**Required work**: Your answer must be an exact transcription of the data, with every picture omitted.
══ Exercise data
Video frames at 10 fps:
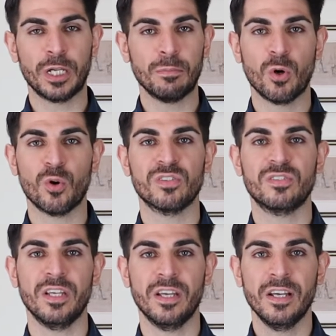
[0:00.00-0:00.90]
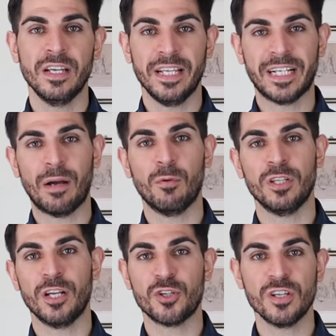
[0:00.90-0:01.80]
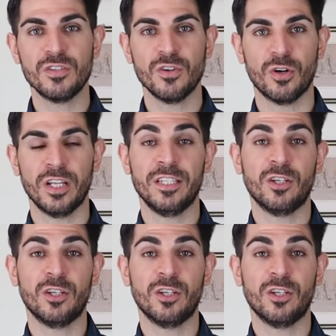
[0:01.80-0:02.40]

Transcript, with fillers: rimborsi in cambio di recensioni,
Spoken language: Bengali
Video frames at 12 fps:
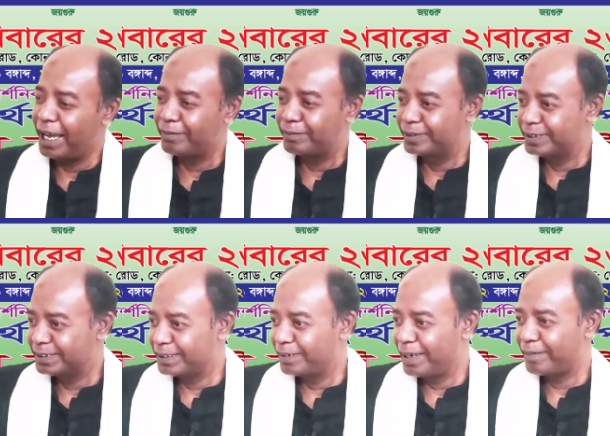এক পিসি
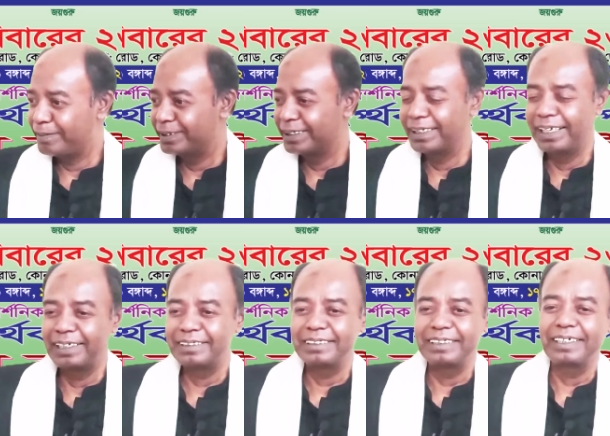ছিল এক পিসি দিয়ে
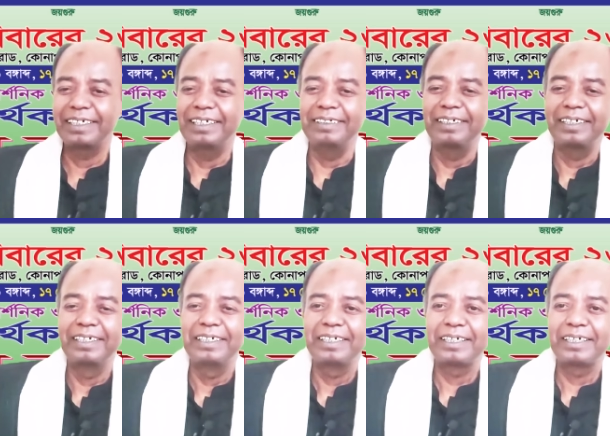আসছি এই যে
════
**Response area**:
Video frames at 10 fps:
[0:00.00-0:00.90]
[0:00.90-0:01.80]
[0:01.80-0:02.40]

Transcript, with fillers: rimborsi in cambio di recensioni,
Spoken language: Bengali
Video frames at 12 fps:
এক পিসি
ছিল এক পিসি দিয়ে
আসছি এই যে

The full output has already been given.